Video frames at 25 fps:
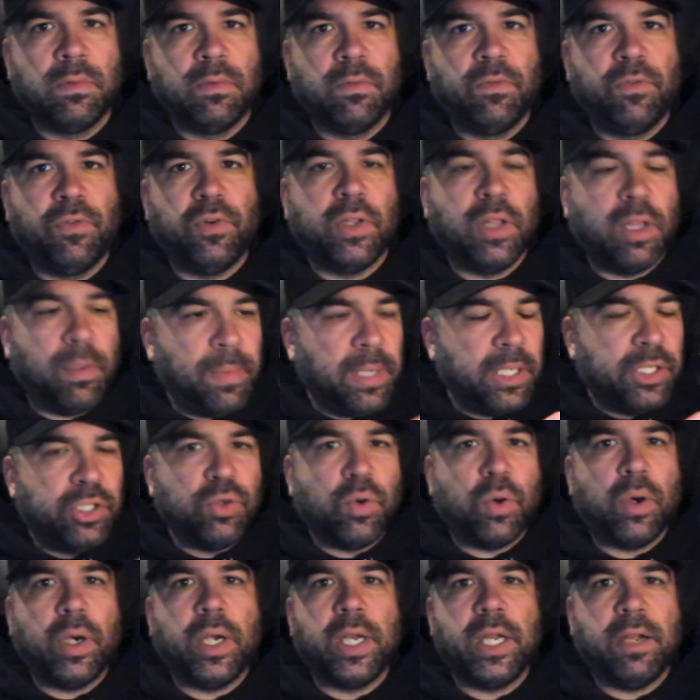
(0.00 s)
for the
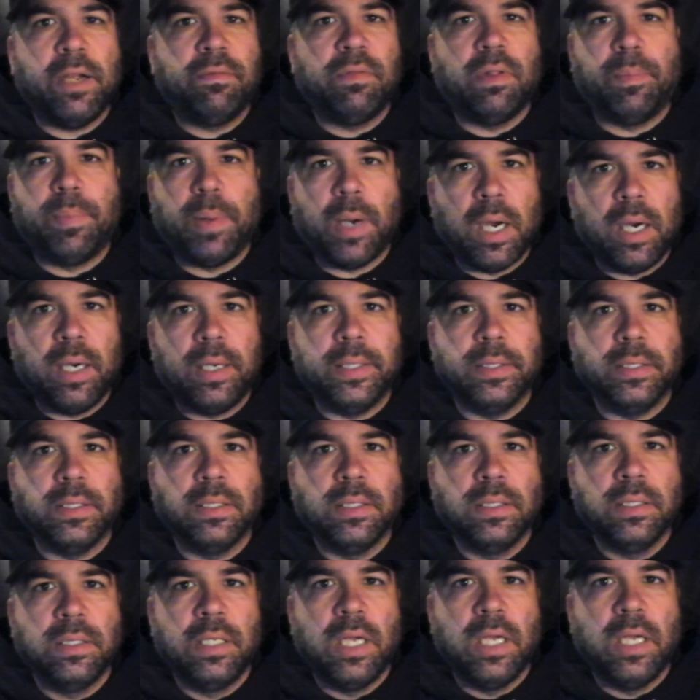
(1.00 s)
majority of the part,
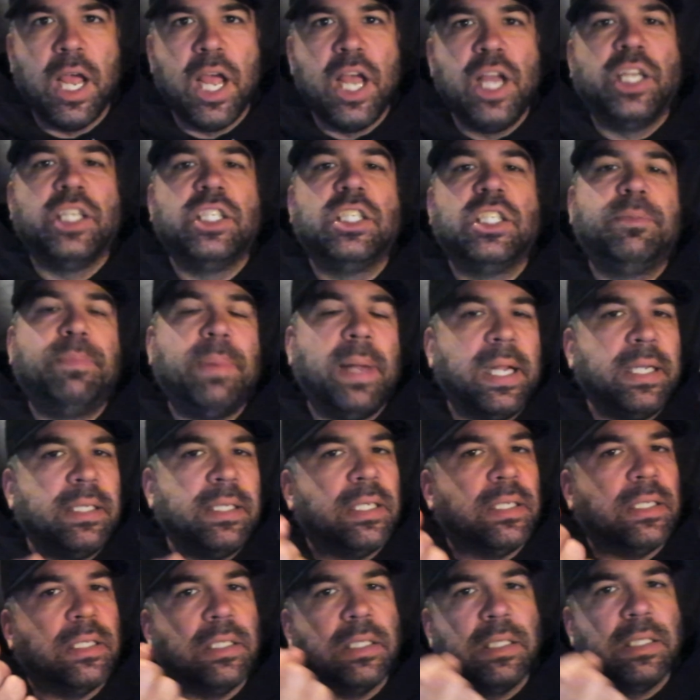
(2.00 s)
spent a
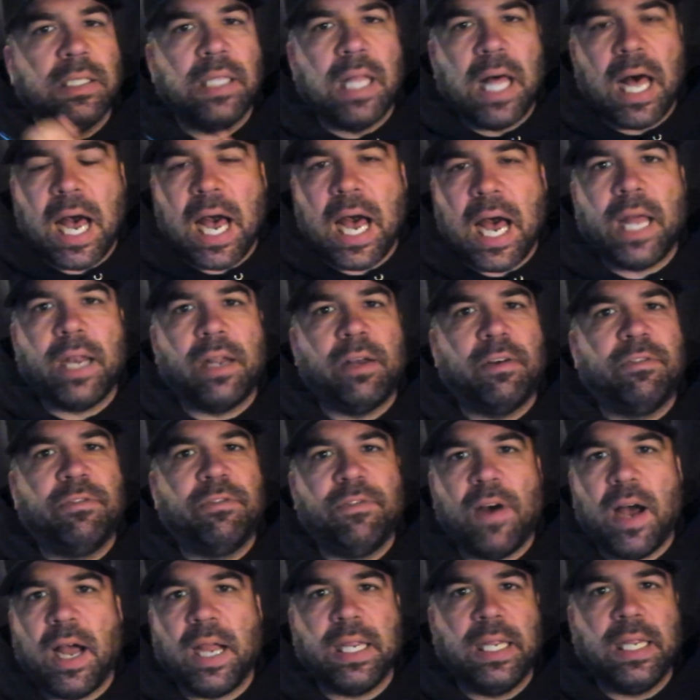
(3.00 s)
lot of
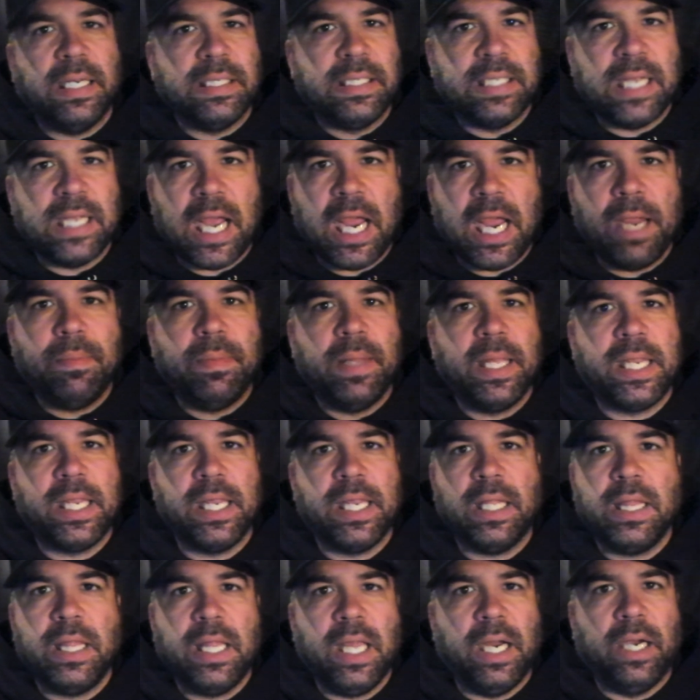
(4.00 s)
fucking time to
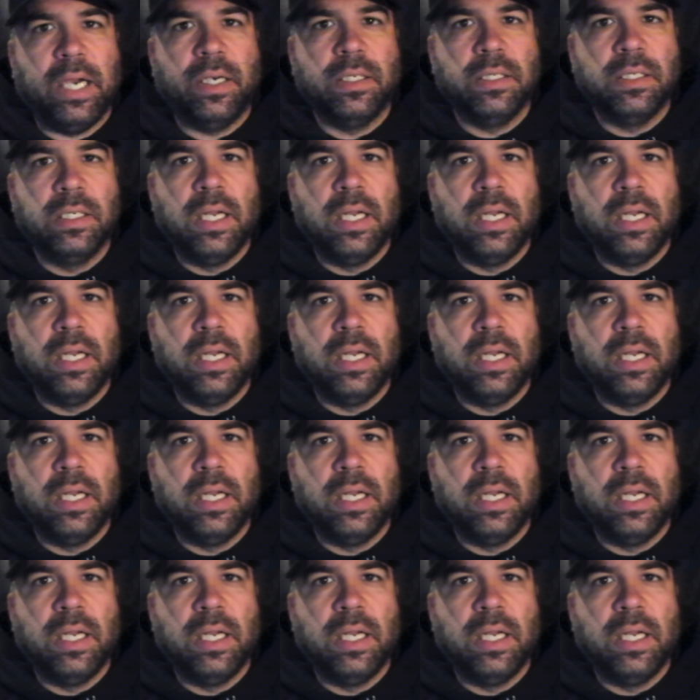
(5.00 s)
get there.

○ ○ ○

[YOUR ASSIGNMENT]: Could you reproduce all of the data above exactly and skip any image?

[RESPONSE TO THIS EXERCISE]:
Video frames at 25 fps:
(0.00 s)
for the
(1.00 s)
majority of the part,
(2.00 s)
spent a
(3.00 s)
lot of
(4.00 s)
fucking time to
(5.00 s)
get there.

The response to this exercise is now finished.